Il a été hué, il souffre ? Je dis qu’il est là exactement dans le rôle présidentiel de la Cinquième République. Celui du chef de l’Etat, qui partage avec le pays profond les peines et les joies. Jamais aussi bon, dans l’entretien de tout à l’heure, que lorsqu’il incarne les institutions républicaines, respectant le Conseil constitutionnel, rendant hommage aux soldats français au Mali. Jamais aussi médiocre que lorsqu’il descend au niveau gouvernemental, voire ministériel, en nous promettant la reprise pour le semestre prochain, passage obligé de toute parole de pouvoir depuis le choc pétrolier de 1973.
Vous le savez, je suis un partisan de François Hollande, j’aurais voté pour lui, je l’avais maintes fois écrit. Partisan de l’homme pour la fonction suprême, et j’estime après quatorze mois qu’il l’assume avec véritable dignité présidentielle, qui tranche avec les manières orléanistes de son prédécesseur. Partisan de l’homme pour qu’il soit à l’Elysée, mais bien sûr pas partisan de toutes les politiques accomplies en son nom, et dont il doit évidemment répondre. Mais les choix politiques, en France, sont une chose. Le président de la République, dans l’ampleur et l’onction que lui confèrent le suffrage universel, en sont une autre.
J’ai encore une chose à dire.
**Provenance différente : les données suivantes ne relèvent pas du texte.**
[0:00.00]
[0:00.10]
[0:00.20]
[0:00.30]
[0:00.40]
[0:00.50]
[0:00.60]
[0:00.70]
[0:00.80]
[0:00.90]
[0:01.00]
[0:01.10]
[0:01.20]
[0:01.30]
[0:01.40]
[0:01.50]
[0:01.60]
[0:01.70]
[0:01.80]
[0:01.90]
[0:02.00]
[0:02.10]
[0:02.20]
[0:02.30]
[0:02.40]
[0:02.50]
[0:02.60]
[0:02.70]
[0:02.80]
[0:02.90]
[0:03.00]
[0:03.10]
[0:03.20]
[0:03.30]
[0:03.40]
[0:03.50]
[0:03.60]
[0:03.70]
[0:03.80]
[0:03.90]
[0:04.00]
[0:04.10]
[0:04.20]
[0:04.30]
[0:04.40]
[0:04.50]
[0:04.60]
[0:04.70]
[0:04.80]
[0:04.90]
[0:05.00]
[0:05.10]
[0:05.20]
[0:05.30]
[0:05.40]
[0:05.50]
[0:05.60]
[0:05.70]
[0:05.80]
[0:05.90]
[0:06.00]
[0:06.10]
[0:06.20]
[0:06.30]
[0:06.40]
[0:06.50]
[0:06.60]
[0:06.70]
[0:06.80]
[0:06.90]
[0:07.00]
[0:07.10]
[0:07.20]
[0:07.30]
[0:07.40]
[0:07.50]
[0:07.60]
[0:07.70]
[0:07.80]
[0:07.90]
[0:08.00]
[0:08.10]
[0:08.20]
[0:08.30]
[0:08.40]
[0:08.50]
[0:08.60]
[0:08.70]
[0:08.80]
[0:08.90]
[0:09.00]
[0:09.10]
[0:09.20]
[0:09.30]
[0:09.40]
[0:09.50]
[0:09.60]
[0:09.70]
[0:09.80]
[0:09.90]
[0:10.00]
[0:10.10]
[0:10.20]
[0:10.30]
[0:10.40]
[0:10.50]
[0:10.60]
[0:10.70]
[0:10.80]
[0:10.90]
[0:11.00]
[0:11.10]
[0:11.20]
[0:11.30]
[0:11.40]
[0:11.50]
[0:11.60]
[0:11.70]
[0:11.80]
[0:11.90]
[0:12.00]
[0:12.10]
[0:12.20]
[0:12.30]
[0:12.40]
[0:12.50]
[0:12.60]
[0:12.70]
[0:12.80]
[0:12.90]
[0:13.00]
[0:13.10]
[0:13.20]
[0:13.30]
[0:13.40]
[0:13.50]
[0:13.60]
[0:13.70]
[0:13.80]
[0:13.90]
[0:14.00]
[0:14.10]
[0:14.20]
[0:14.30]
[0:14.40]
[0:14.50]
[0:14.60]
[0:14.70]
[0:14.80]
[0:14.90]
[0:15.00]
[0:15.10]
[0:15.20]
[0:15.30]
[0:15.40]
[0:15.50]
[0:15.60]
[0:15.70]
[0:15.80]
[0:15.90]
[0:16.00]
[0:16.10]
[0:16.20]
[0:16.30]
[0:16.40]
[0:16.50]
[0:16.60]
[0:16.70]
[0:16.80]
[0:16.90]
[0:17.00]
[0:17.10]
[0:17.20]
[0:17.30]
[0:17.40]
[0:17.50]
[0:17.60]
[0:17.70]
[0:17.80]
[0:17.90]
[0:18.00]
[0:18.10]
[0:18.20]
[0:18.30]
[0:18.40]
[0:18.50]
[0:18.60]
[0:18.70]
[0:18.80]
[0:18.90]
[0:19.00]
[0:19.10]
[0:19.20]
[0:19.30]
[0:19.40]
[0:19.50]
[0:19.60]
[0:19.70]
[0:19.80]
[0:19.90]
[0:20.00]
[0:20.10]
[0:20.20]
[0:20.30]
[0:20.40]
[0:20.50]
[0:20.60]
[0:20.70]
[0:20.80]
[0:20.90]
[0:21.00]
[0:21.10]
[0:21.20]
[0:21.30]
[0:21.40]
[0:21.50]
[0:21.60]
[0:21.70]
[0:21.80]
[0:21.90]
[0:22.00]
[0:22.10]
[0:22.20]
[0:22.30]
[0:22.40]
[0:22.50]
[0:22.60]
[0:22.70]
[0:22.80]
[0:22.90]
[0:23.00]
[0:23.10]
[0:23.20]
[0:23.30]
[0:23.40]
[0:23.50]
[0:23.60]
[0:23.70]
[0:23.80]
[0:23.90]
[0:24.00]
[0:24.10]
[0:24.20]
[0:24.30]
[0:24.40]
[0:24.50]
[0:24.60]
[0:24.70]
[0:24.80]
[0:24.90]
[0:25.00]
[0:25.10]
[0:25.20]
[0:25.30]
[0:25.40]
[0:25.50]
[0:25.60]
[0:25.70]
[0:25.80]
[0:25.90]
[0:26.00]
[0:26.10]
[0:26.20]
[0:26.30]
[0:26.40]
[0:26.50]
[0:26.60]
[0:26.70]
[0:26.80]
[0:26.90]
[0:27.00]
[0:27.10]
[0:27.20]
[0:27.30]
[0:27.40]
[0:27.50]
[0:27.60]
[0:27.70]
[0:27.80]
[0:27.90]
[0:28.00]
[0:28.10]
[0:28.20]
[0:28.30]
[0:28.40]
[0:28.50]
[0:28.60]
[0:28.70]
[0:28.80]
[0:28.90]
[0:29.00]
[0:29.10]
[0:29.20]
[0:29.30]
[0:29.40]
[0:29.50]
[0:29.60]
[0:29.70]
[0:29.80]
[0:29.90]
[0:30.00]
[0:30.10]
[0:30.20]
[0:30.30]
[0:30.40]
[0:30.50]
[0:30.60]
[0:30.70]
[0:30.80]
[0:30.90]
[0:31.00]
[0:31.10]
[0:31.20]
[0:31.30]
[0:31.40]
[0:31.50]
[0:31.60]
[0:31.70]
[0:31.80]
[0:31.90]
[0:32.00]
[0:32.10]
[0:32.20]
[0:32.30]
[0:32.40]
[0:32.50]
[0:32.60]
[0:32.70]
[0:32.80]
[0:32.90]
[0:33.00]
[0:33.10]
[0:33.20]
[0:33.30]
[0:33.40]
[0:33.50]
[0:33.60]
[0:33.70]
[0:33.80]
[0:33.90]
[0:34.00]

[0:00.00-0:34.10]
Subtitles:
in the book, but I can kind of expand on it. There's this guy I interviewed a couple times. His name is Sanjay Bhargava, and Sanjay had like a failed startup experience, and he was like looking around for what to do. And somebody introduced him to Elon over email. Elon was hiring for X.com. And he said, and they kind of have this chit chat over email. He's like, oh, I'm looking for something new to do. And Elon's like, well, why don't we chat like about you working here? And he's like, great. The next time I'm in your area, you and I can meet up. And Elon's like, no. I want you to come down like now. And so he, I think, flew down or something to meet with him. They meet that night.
Je n’aime pas la manière dont beaucoup de mes amis suisses parlent de François Hollande. Ses ministres mènent certes, par exemple sur les questions fiscales, par à rapport à notre pays, des politiques qui nous sont insupportables, je suis d’ailleurs le premier à le dire ici. Mais de grâce, ayons l’intelligence, la distance, le minimum de recul de faire abstraction de cela lorsque nous avançons un jugement sur ce Président. Dans l’immensité de sa tâche, je ne suis pas sûr que les affaires suisses occupent, devant le jugement que devra porter l’Histoire, une place bien considérable. Mais je n’aime pas, non plus, ce langage d’irrespect et de quolibets systématiques, d’autant lorsqu’il émane de partisans d’un prédécesseur immédiat qui, du Fouquet’s aux croisières maltaises, en passant par un culte de l’Argent qui n’a rien à faire dans la grande tradition française, n’a franchement pas grandi la fonction présidentielle.
Journaliste suisse passionné, depuis l’âge de sept ans et demi, par la France et son Histoire, je veux réitérer ici mon respect pour cet homme, François Hollande, au moment où il traverse une période particulièrement difficile. Les choix politiques de son gouvernement sont assurément contestables. Mais je n’ai, pour l’heure, rien décelé dans sa stature présidentielle qui puisse mériter le reproche, ou, me concernant, amener un quelconque regret d’avoir souhaité son élection.